TASK INSTRUCTIONS.
Which lines of the records below contain the string "video"? Report each of them.

[Opening RECORDS SHOWN section]

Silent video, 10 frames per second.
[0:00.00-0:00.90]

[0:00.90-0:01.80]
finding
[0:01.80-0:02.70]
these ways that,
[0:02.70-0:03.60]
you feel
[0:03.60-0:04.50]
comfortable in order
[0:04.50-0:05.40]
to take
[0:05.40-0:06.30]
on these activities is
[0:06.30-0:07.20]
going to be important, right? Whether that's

[Closing RECORDS SHOWN section]
[Opening RECORDS SHOWN section]

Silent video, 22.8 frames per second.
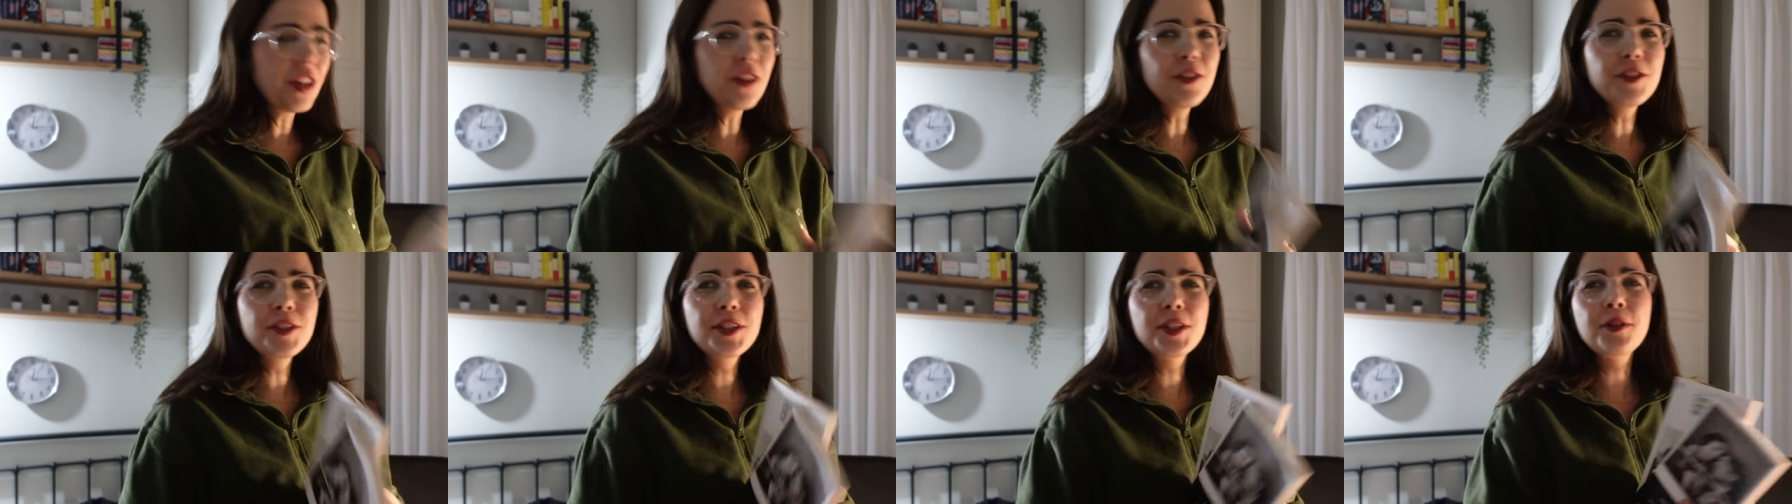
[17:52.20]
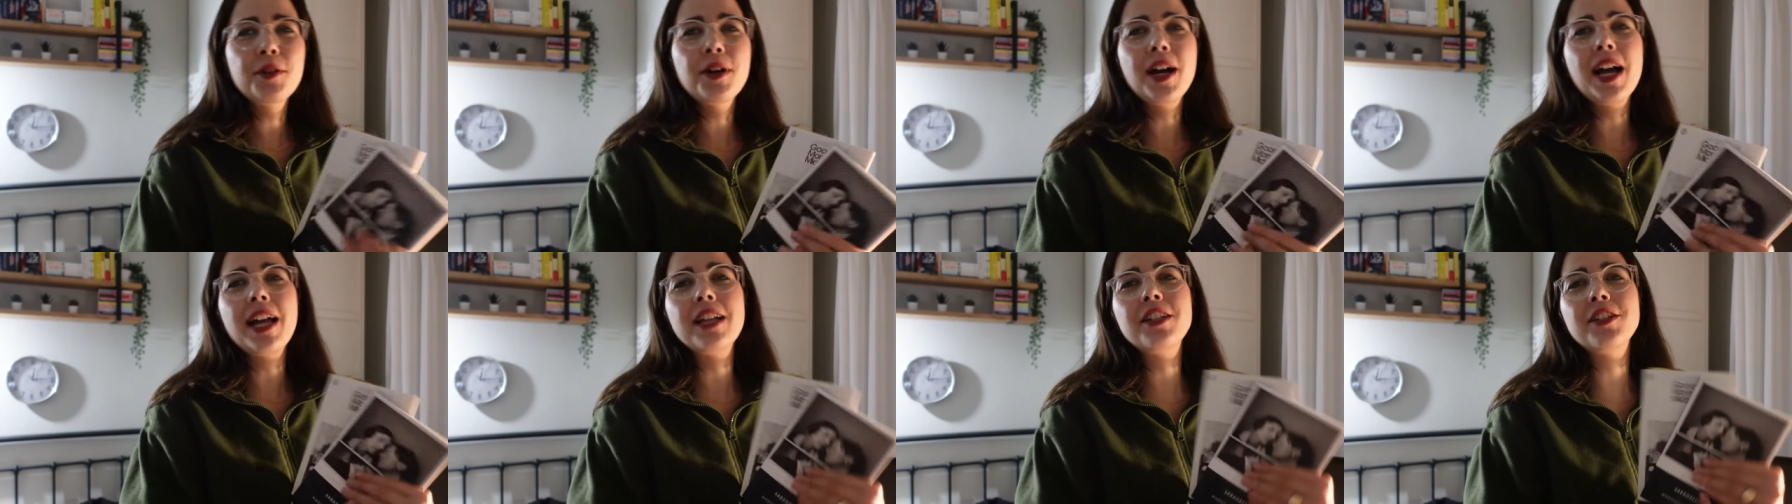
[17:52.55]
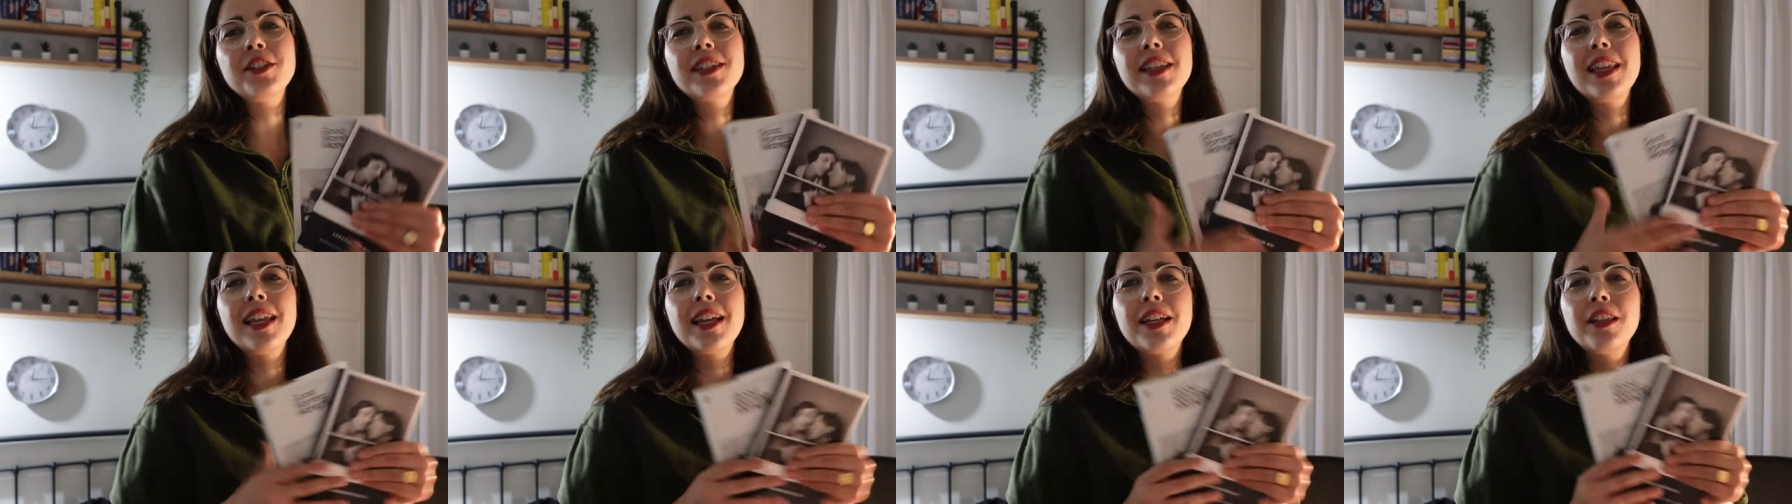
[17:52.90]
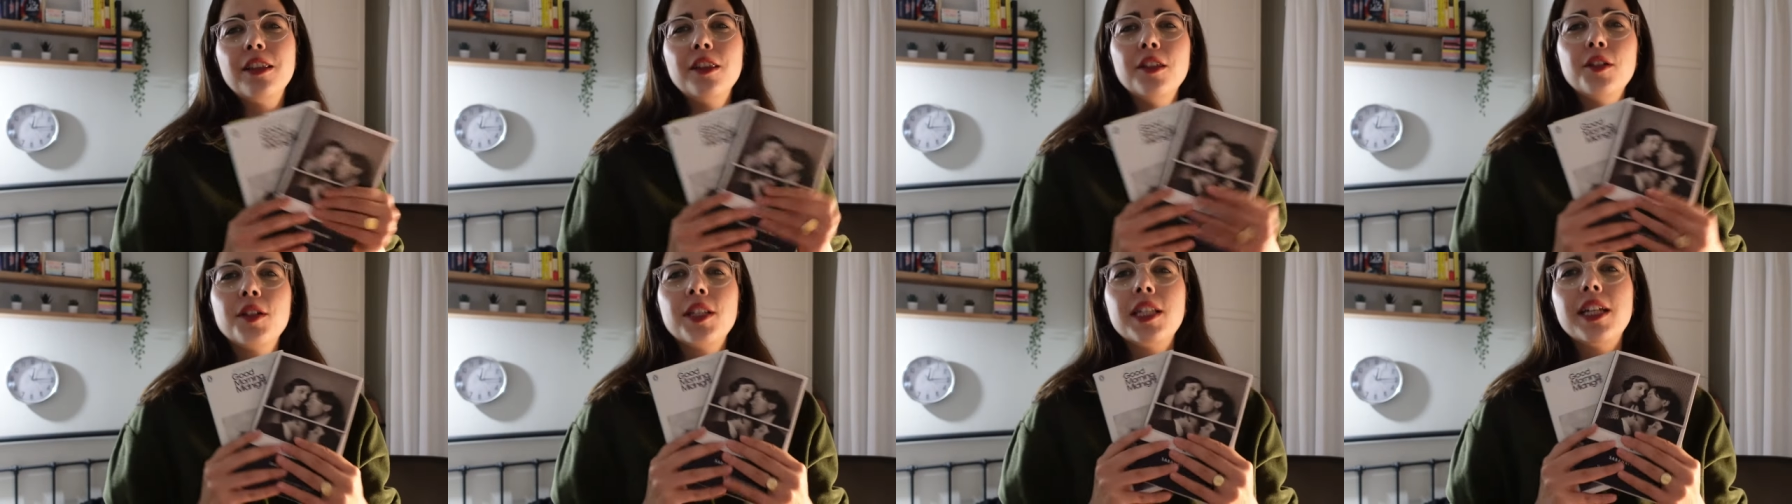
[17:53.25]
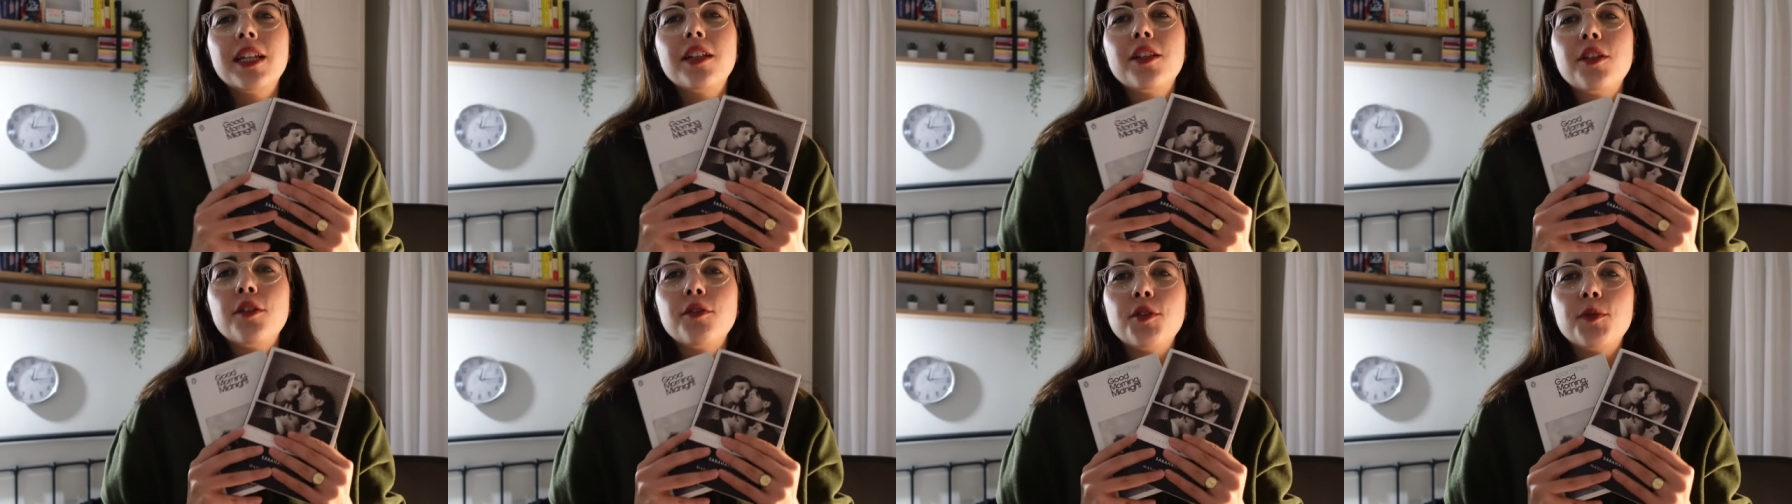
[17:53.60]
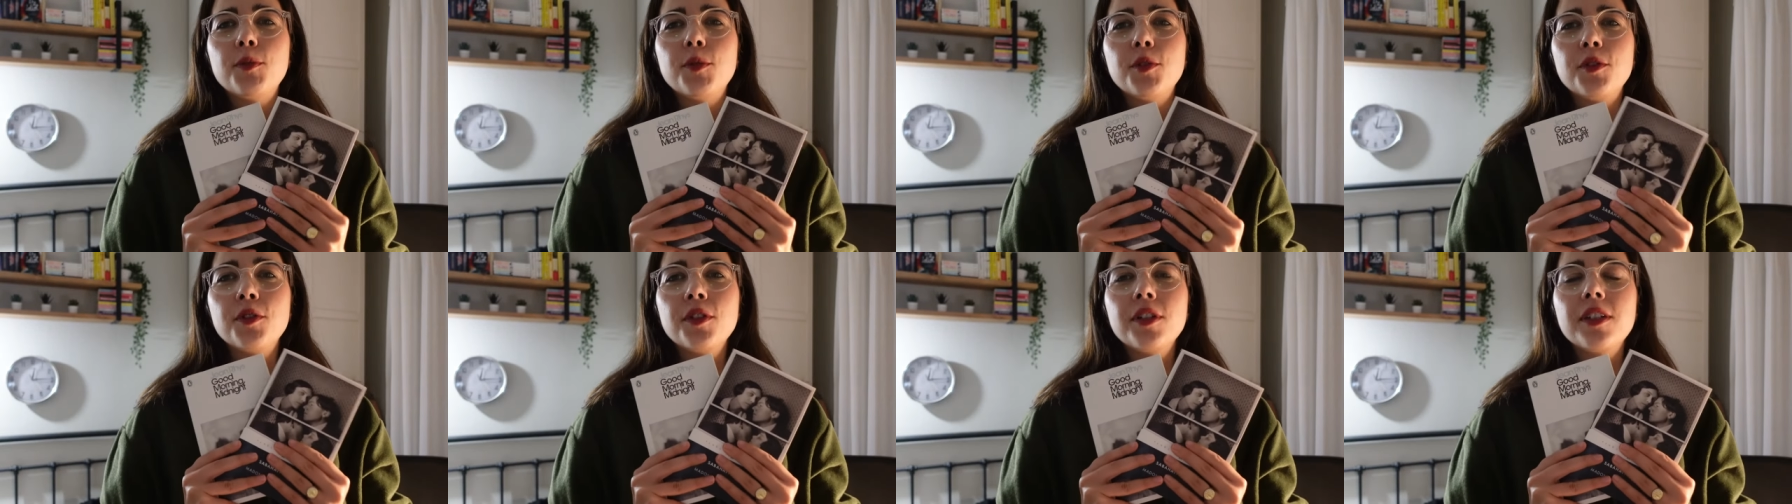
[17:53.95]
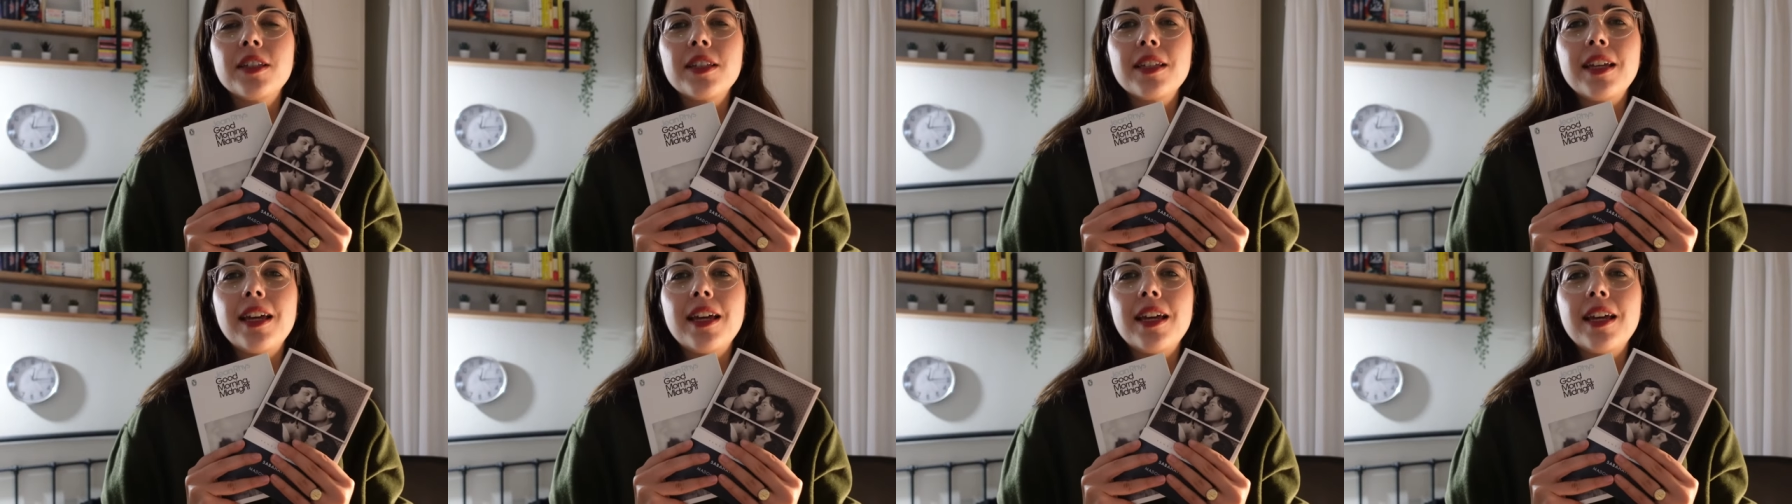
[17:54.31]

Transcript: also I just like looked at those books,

[Closing RECORDS SHOWN section]

REPLY.
Silent video, 10 frames per second.
Silent video, 22.8 frames per second.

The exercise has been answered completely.